- **Task prompt**
Beginning with the line that contains "(3.00 s to 4.00 s)", write out each remaining line of the records below exactly. Do not copy any picture.

(Data records)
- - -

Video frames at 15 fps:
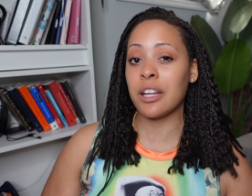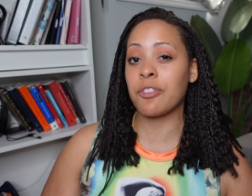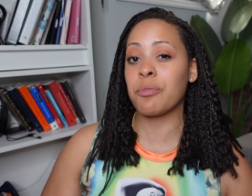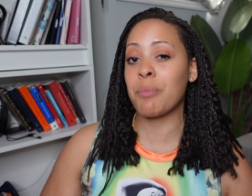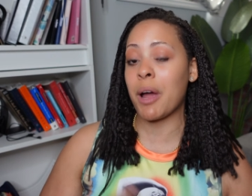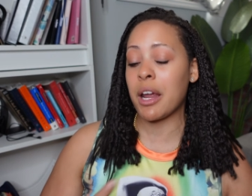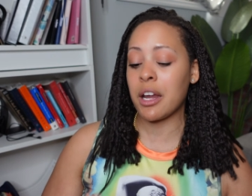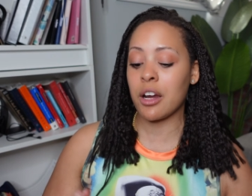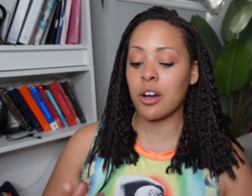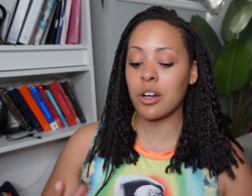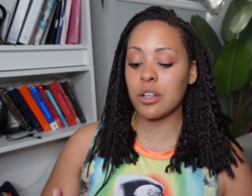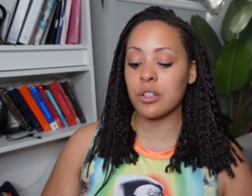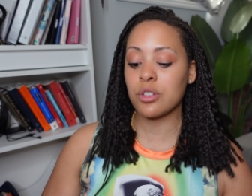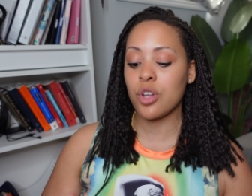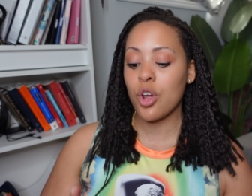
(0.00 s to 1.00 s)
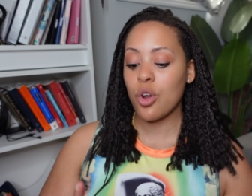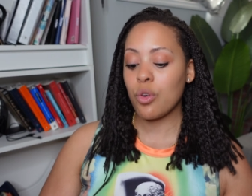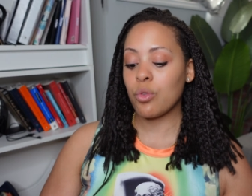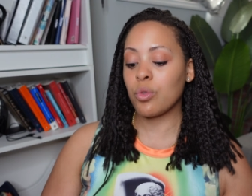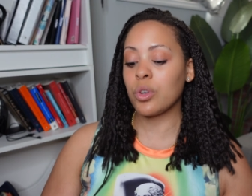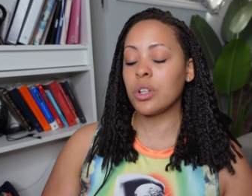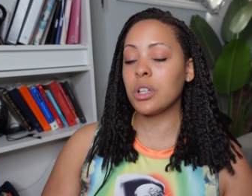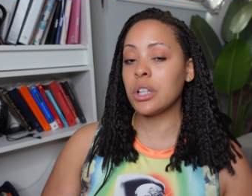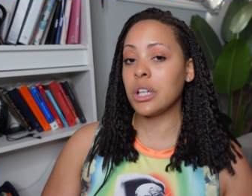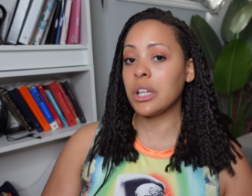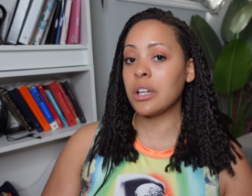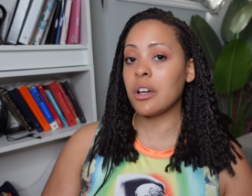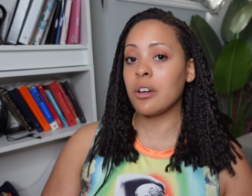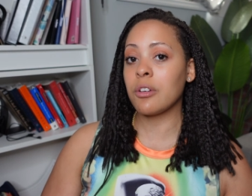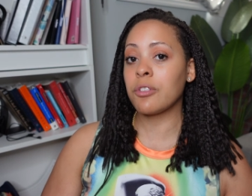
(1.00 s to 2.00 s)
If my hair is
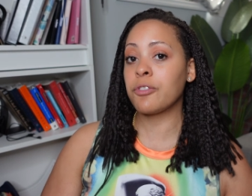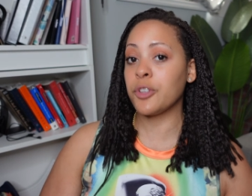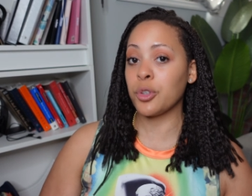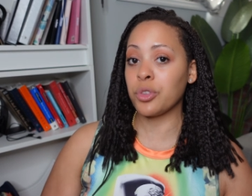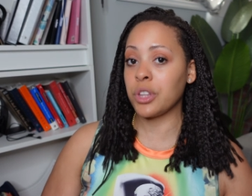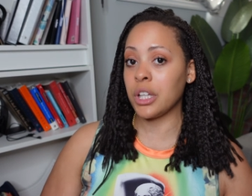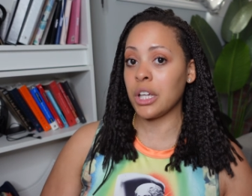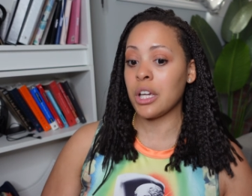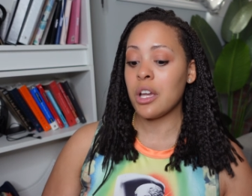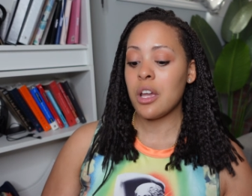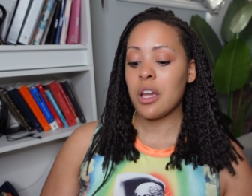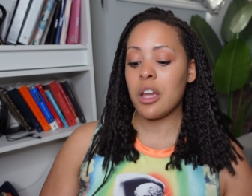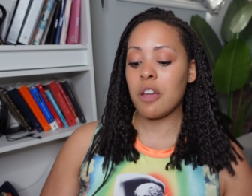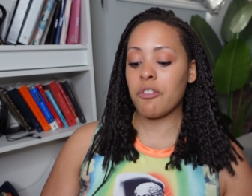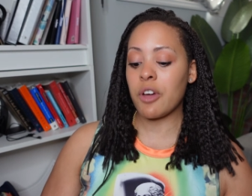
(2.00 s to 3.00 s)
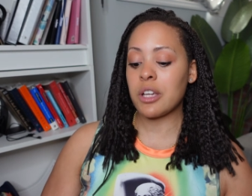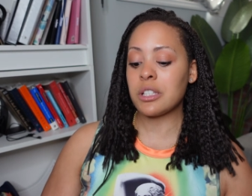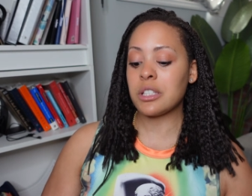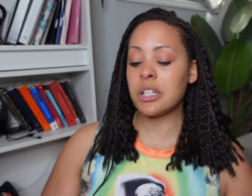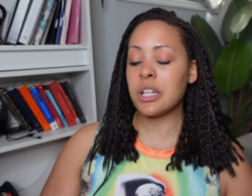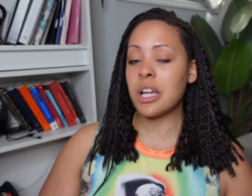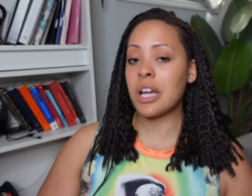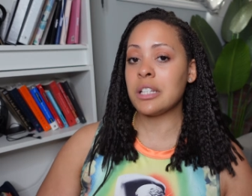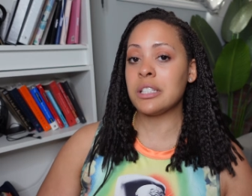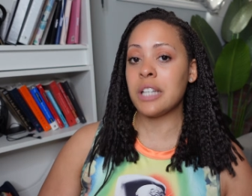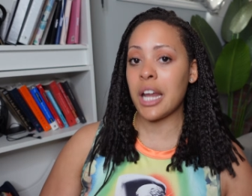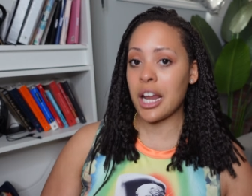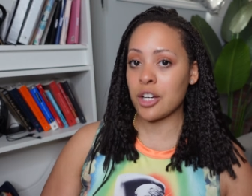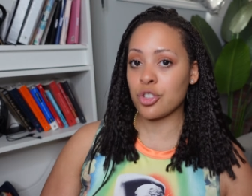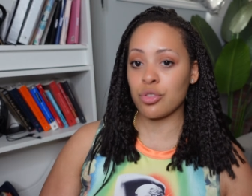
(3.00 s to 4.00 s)
really filthy, if I see
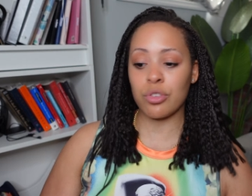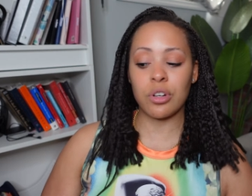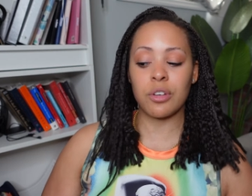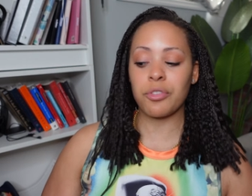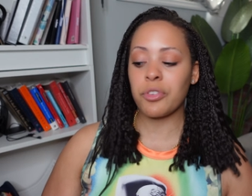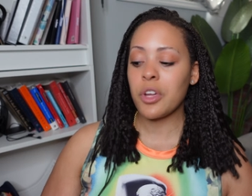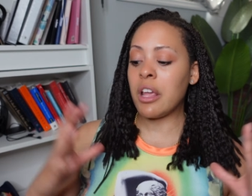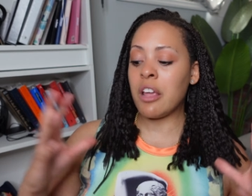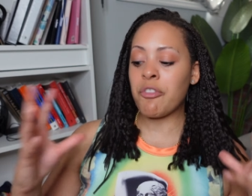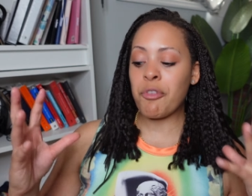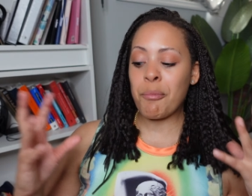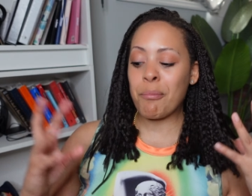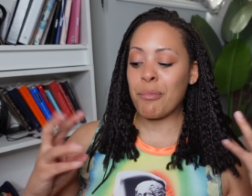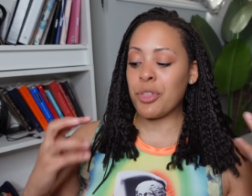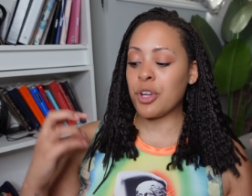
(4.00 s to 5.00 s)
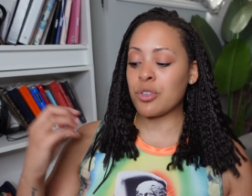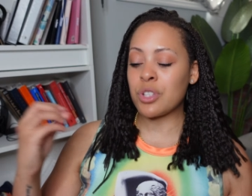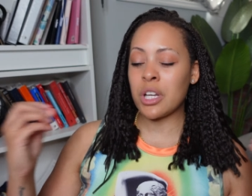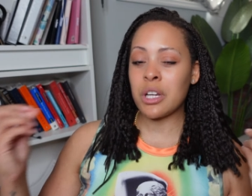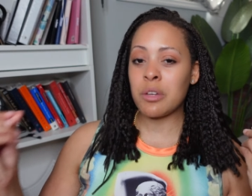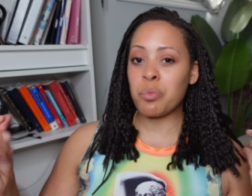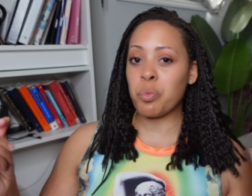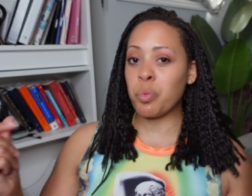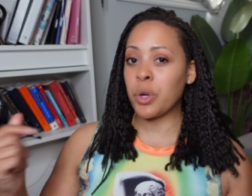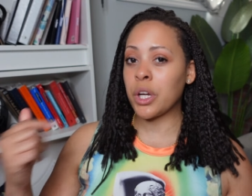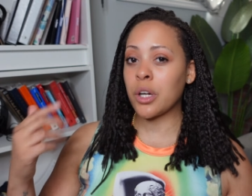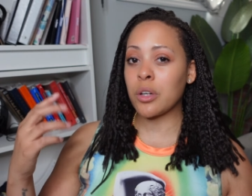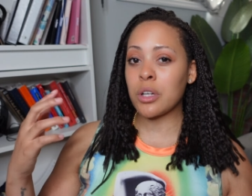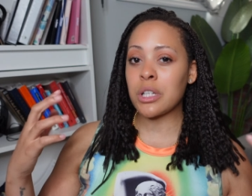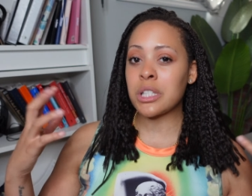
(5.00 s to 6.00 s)
dandruff, if there's any
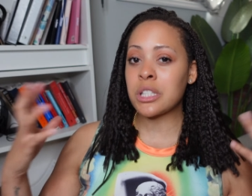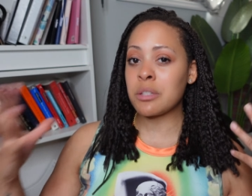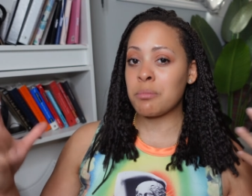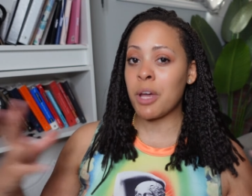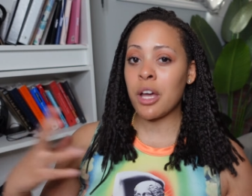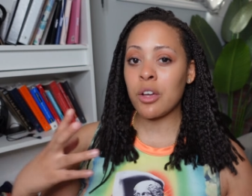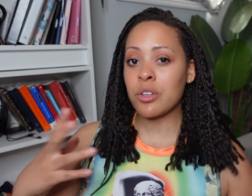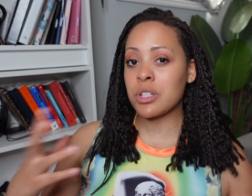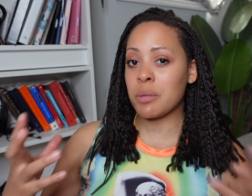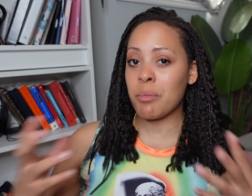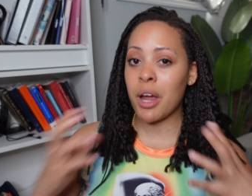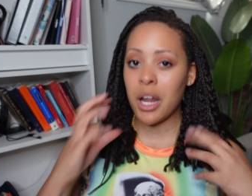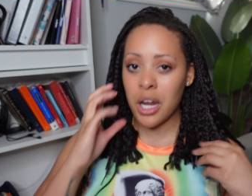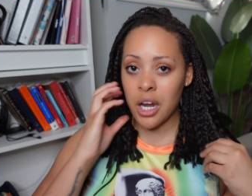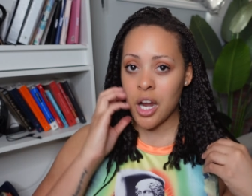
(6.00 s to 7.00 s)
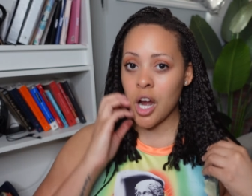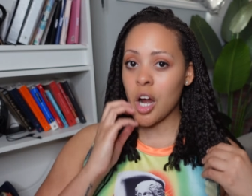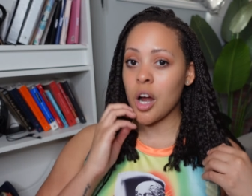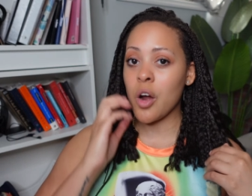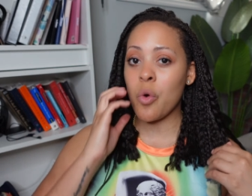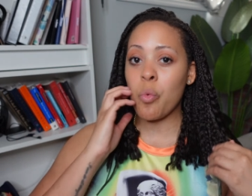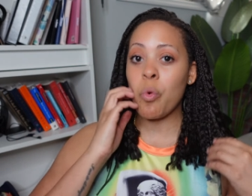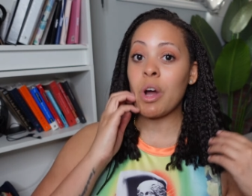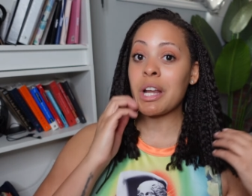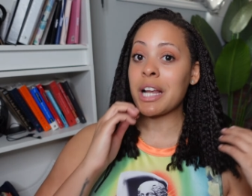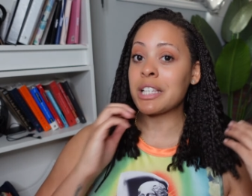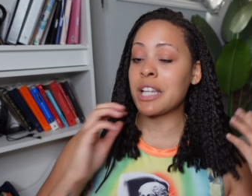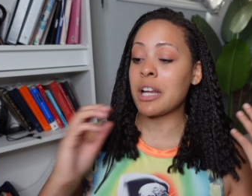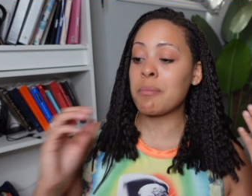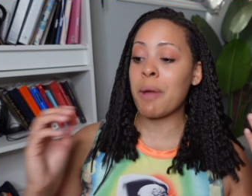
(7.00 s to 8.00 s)
weird smells in my hair, when
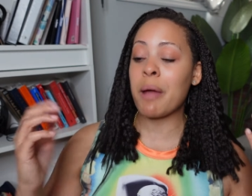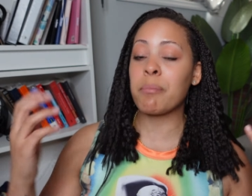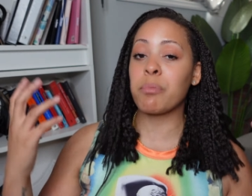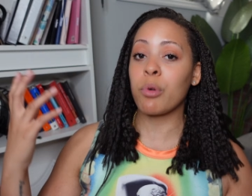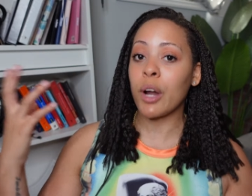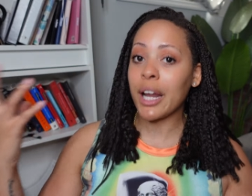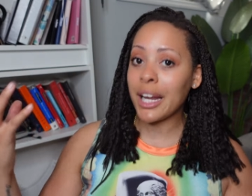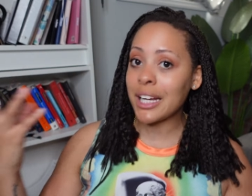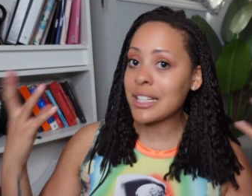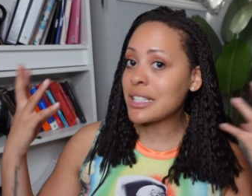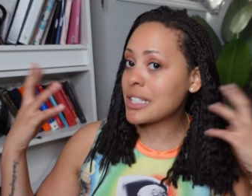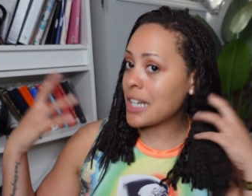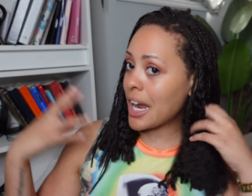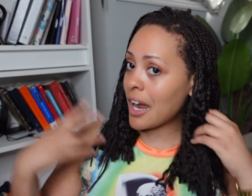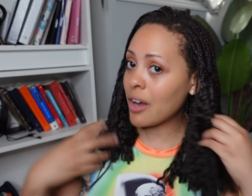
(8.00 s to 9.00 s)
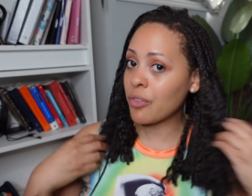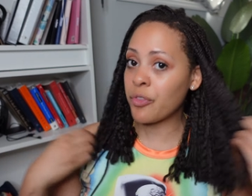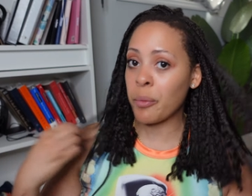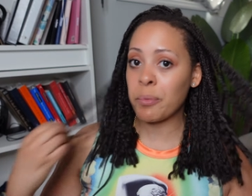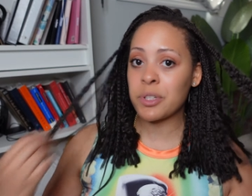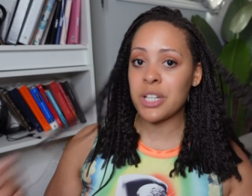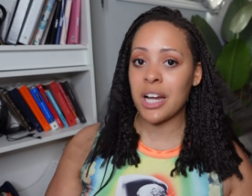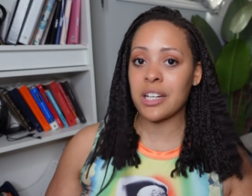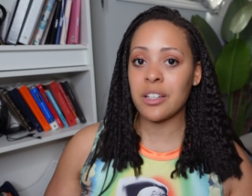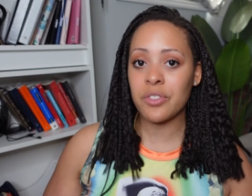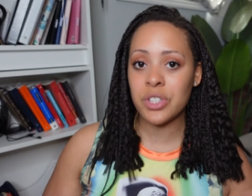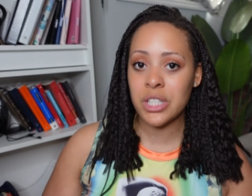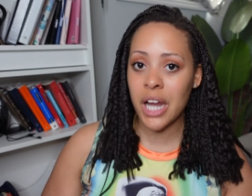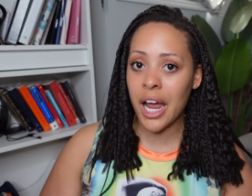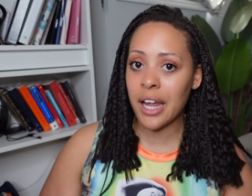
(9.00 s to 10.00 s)
I take my braids down from protective
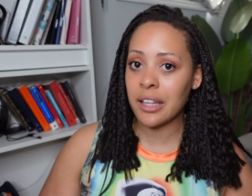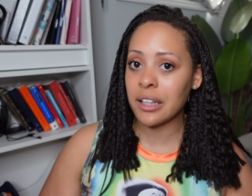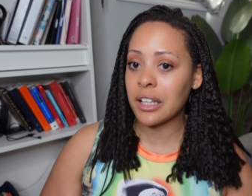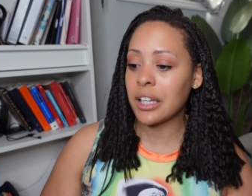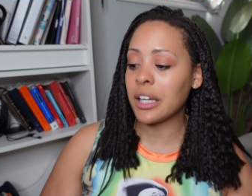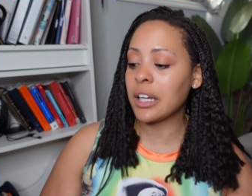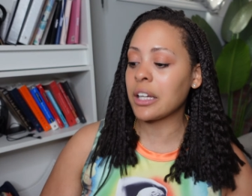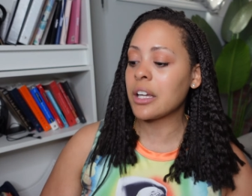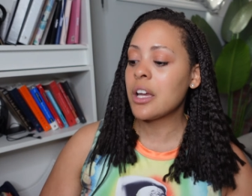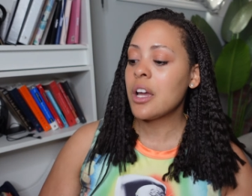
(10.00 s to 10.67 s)
styling,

- - -

- **Finished task**
(3.00 s to 4.00 s)
really filthy, if I see
(4.00 s to 5.00 s)
(5.00 s to 6.00 s)
dandruff, if there's any
(6.00 s to 7.00 s)
(7.00 s to 8.00 s)
weird smells in my hair, when
(8.00 s to 9.00 s)
(9.00 s to 10.00 s)
I take my braids down from protective
(10.00 s to 10.67 s)
styling,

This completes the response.